現在,五年過去了,夏古洛二十五歲了,正是最好的光華,她手下的公司、夜總會、醫院、酒店幾乎是偏布整個安市,已經沒人能夠得罪她了,就連所謂安市的上層人物都巴不得和她交好。
硬拚對誰都沒有好處,夏古洛也樂的和他們合作,好處多多,為什麼不?
今天是一個豔陽天。
夏古洛也難得輕鬆一下,領著當初她帶出來的幾位小弟,當然現在已經是各個分會的老大出來嗨一頓,順帶著看看今年新進小弟的質量。

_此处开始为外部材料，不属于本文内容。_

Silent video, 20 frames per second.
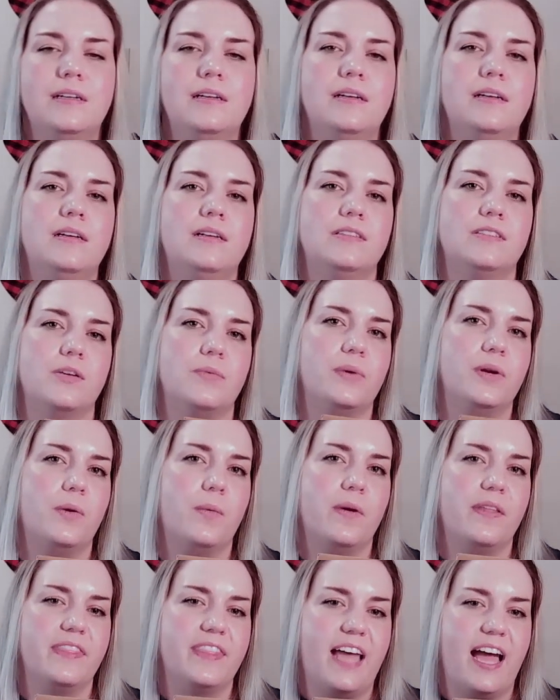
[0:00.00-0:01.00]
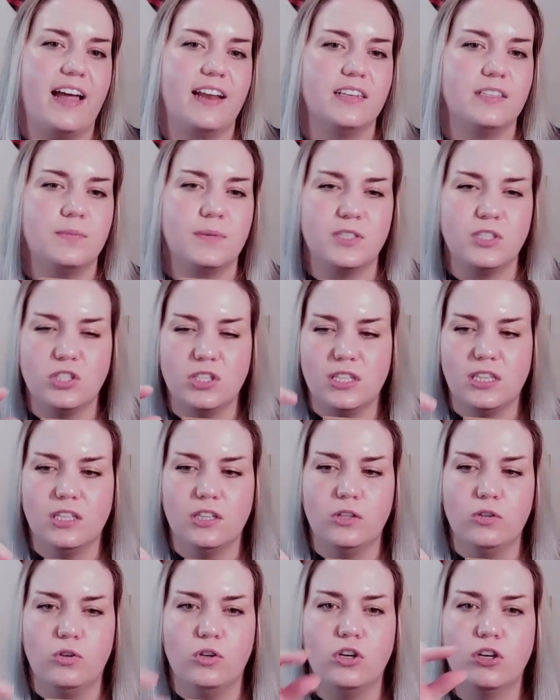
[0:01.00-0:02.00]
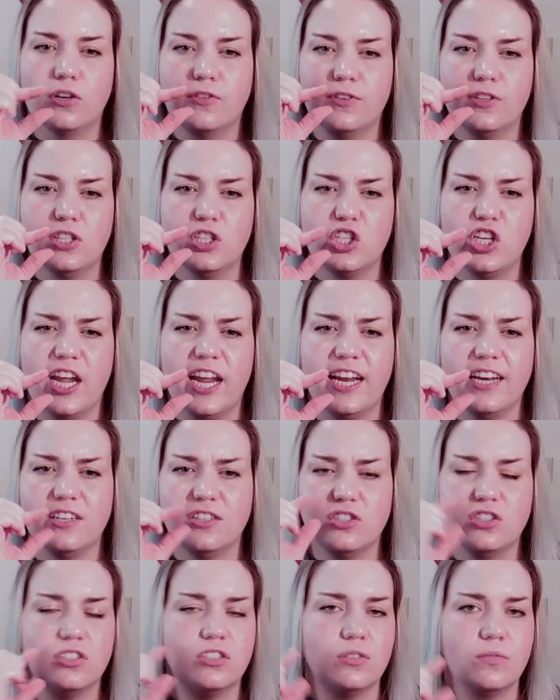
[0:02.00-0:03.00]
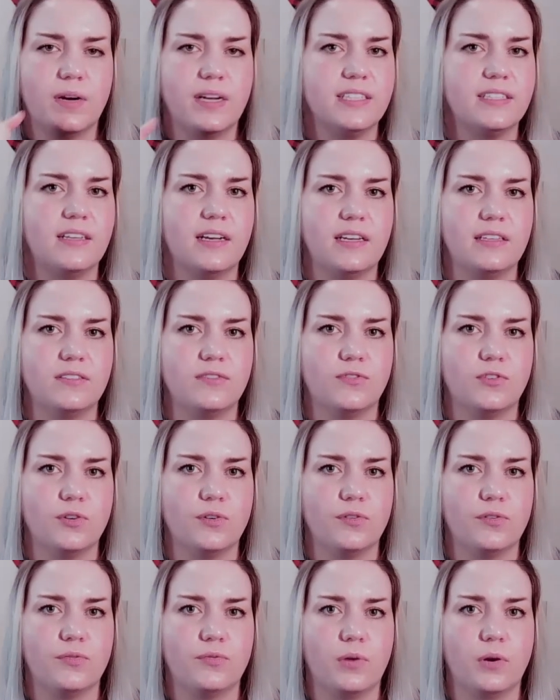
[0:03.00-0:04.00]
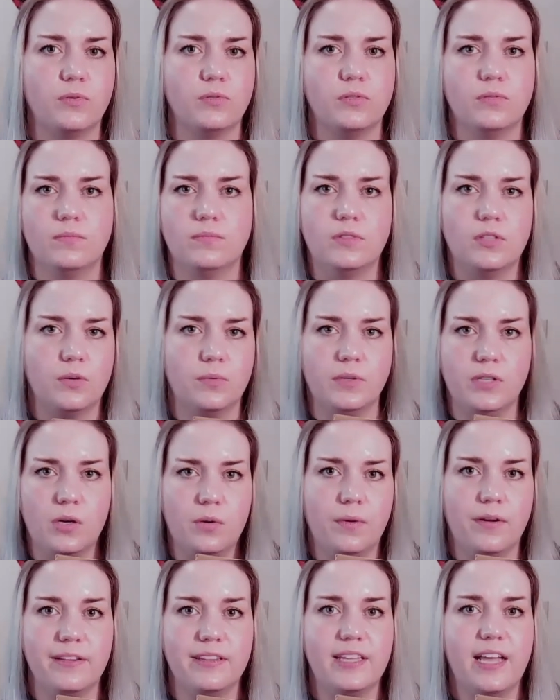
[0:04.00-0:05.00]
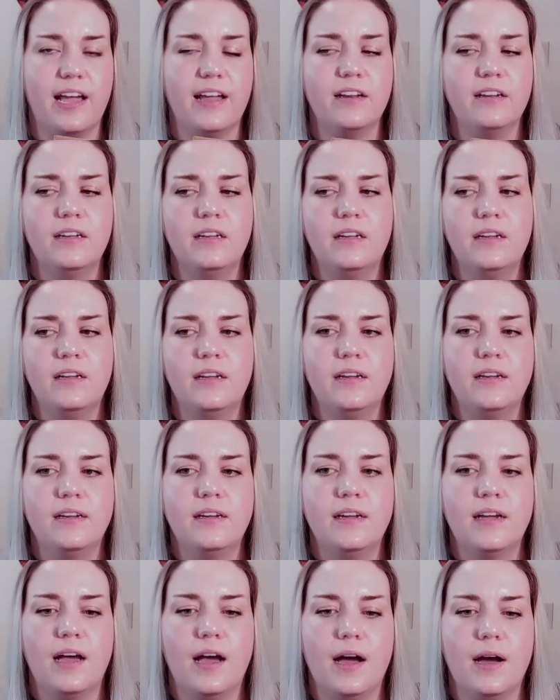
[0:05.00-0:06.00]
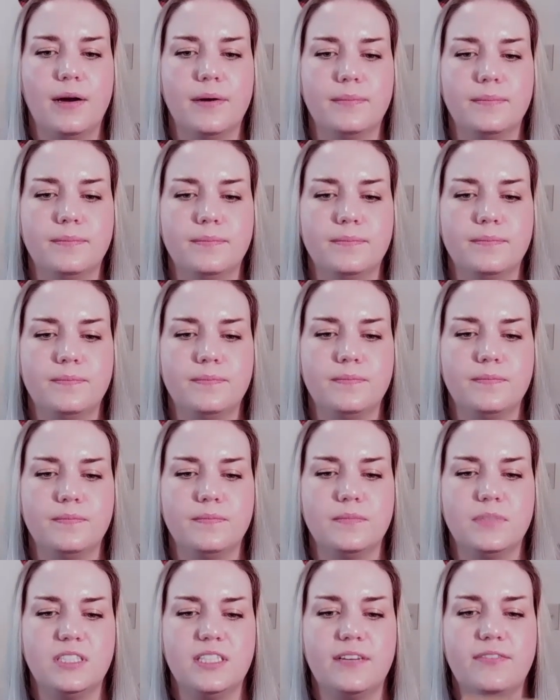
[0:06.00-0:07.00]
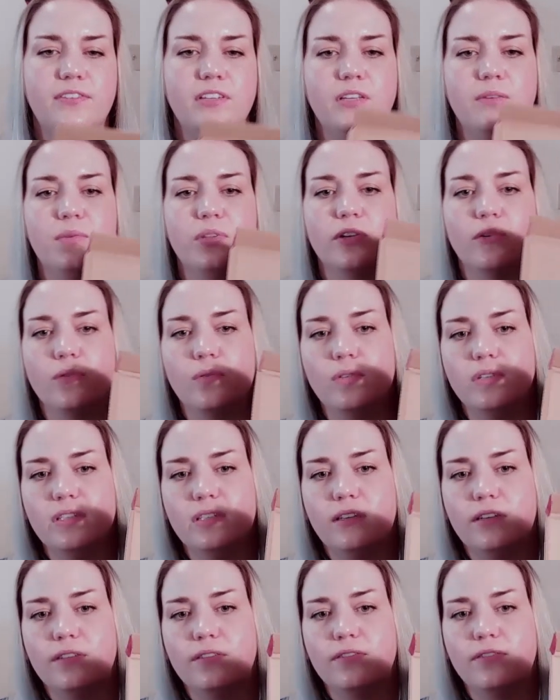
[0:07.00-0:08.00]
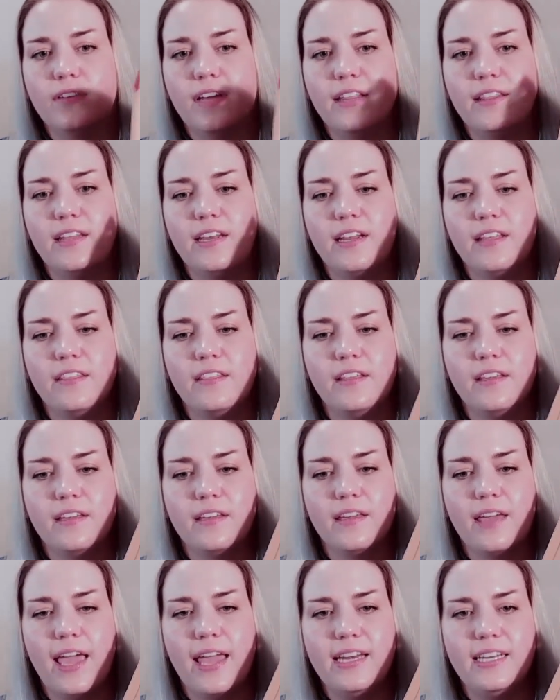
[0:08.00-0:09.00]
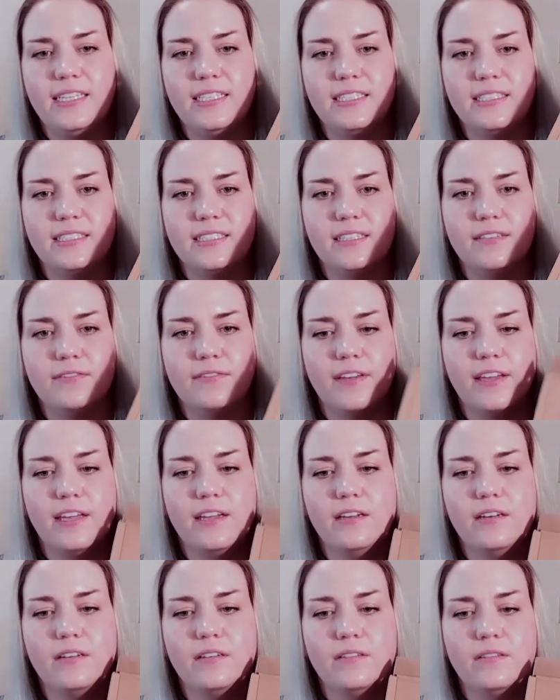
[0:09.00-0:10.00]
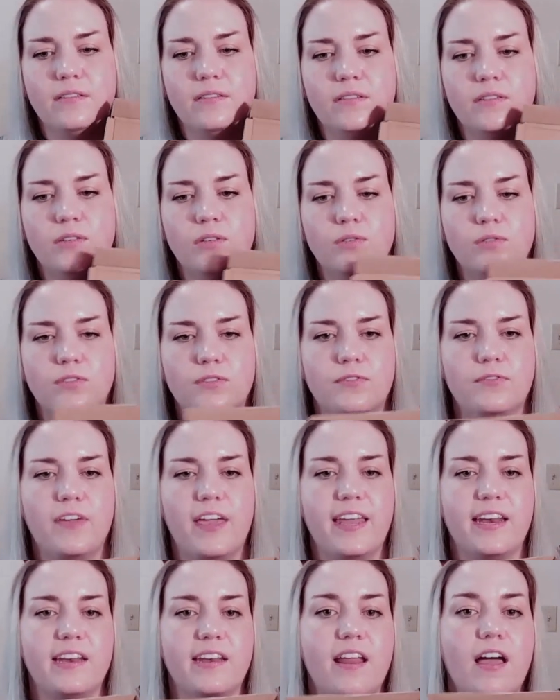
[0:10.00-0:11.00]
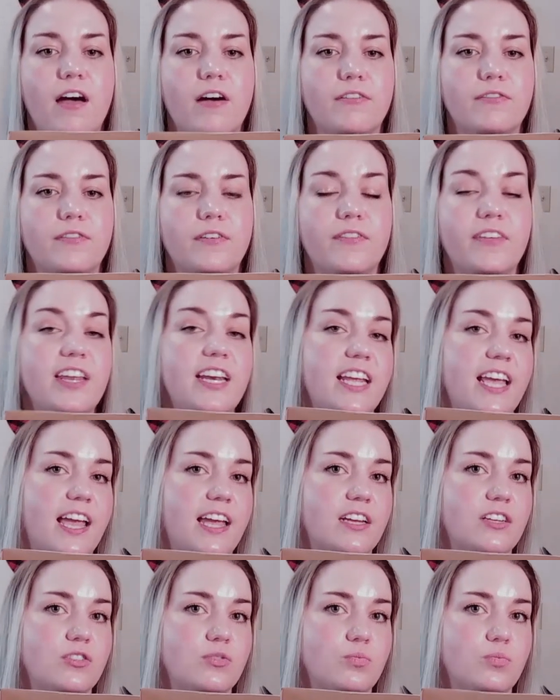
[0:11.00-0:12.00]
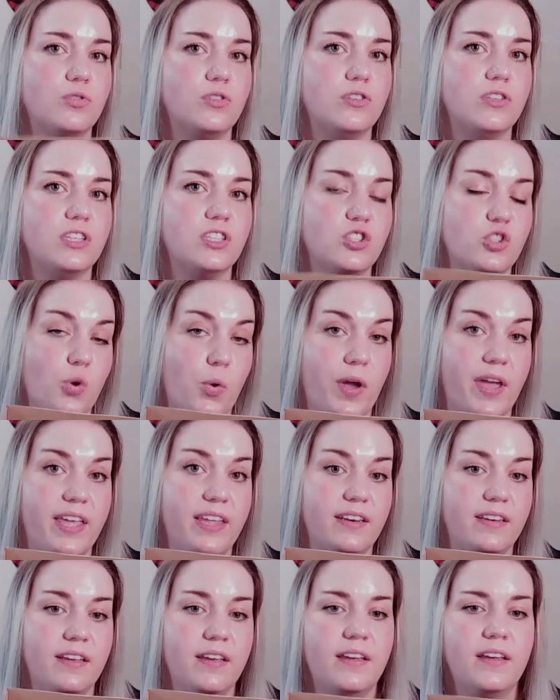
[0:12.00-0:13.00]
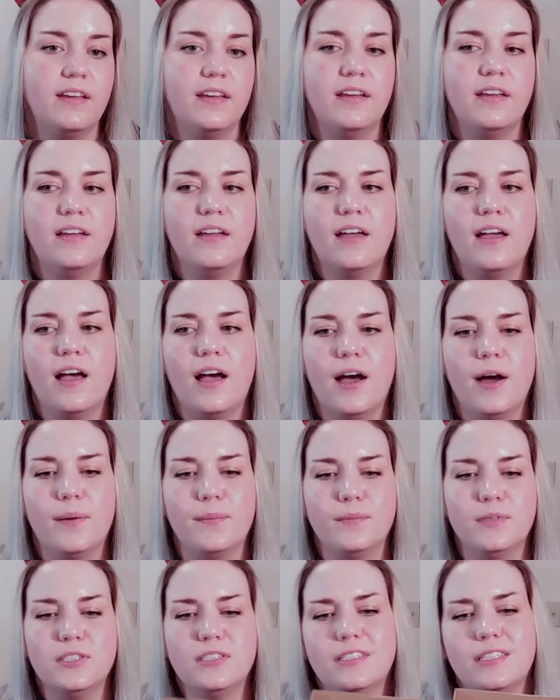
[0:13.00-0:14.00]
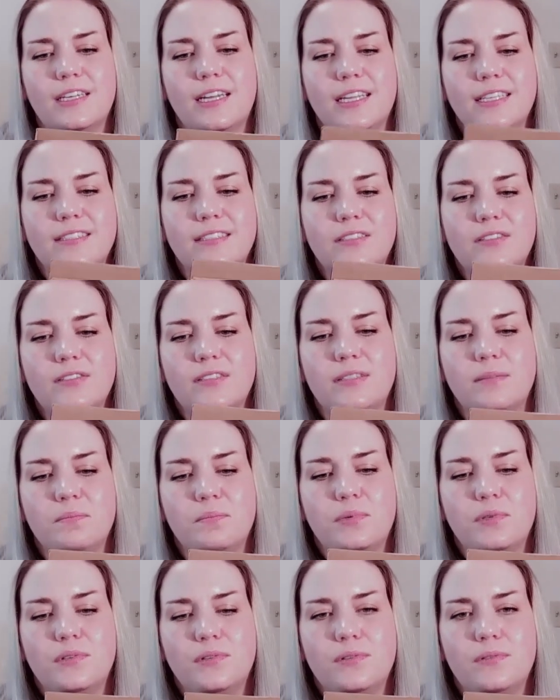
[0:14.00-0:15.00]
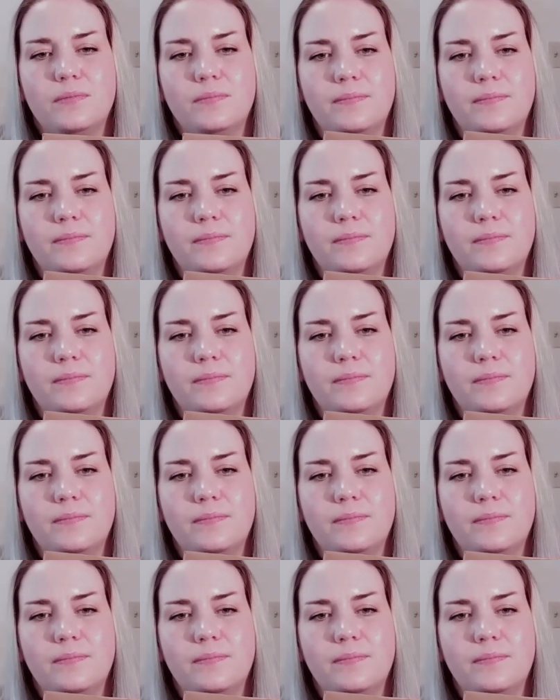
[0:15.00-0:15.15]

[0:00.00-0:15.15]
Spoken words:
so we don't want that. Especially the little hook for the chain is just the right size for a throat, so we don't want that. But definitely when they're old enough, and then I think any Disney fan who's a fan enough of any age would enjoy it. Just a nice little simple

極樂是夏古洛在一環片區一個比較出名的夜總會,五顏六色的燈光在頭頂上方搖晃著,妙曼妖媚的音樂鑽進眾人耳裏,恍然的就像是置身夢境般,不過一切又因為夏古洛刀削般的側麵而變得真實起來。
說老實話,其實夏古洛不是很喜歡這種場合,雖然是她的店,但並不代表她就喜歡在這待著,開這個店也隻不過是為了賺錢而已,以前一定是窮怕了,現在才會這麼喜歡錢,這是夏古洛對自己的自嘲。
“老大,你來看看這些小弟怎麼樣?”此刻,李恒滿臉諂媚笑著對坐在寬大沙發上麵的夏古洛說道,一排排的小弟陸續上來,那場景就像是女王選男寵似得。
每年,分會都會選出有潛力的小弟拿給夏古洛過目,看看哪些是有潛力繼續提拔的,今年照舊。